■ Task description: Exact reproduction of all the data is required, with pictures excluded.

[Collected data entries]

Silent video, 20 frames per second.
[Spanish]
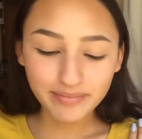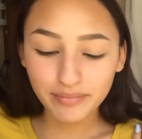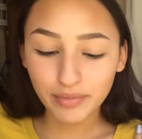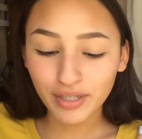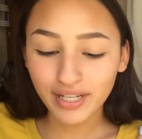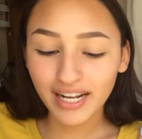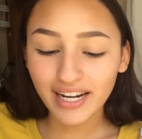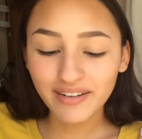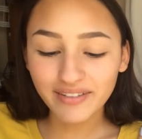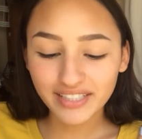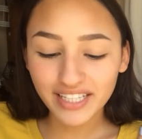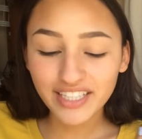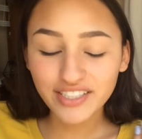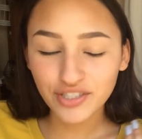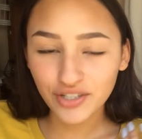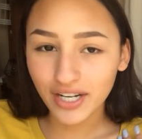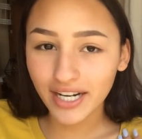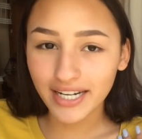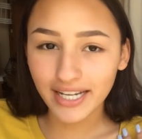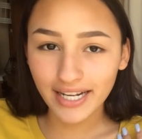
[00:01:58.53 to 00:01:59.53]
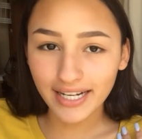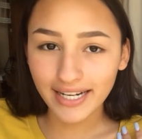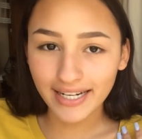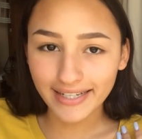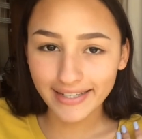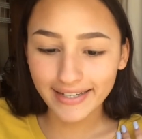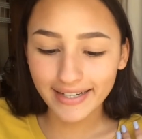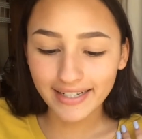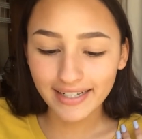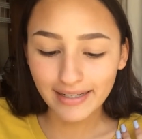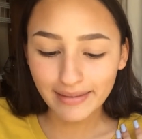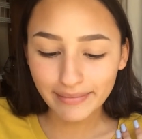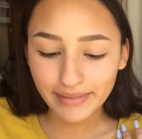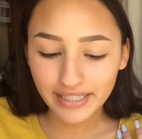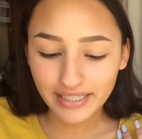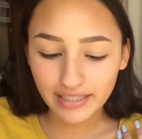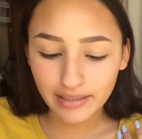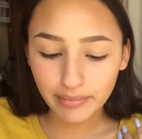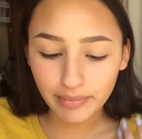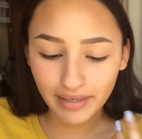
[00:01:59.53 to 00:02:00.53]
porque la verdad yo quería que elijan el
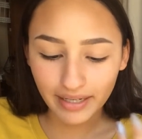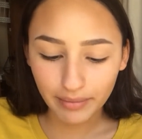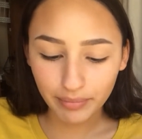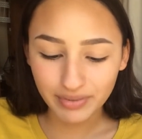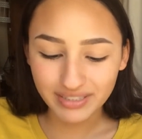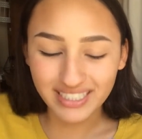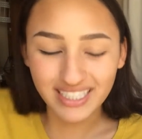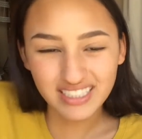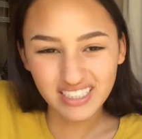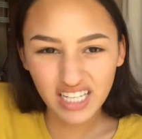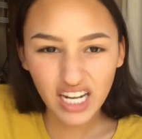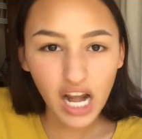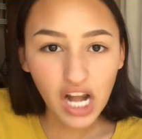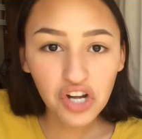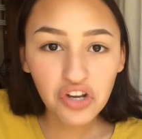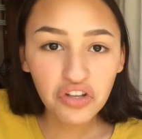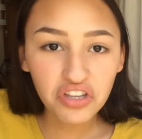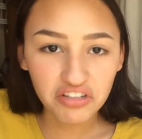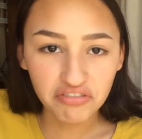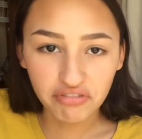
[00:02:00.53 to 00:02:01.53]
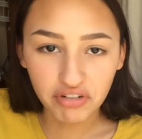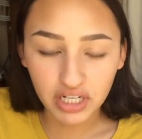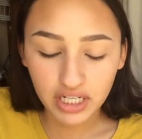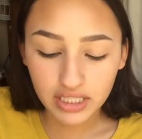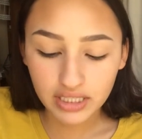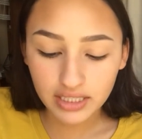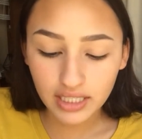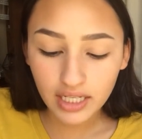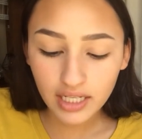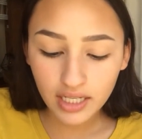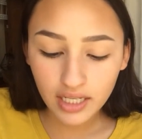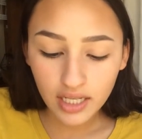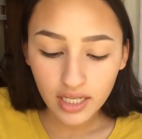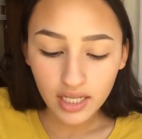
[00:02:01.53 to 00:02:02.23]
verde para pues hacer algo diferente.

■ Answer to the problem:
Silent video, 20 frames per second.
[Spanish]
[00:01:58.53 to 00:01:59.53]
[00:01:59.53 to 00:02:00.53]
porque la verdad yo quería que elijan el
[00:02:00.53 to 00:02:01.53]
[00:02:01.53 to 00:02:02.23]
verde para pues hacer algo diferente.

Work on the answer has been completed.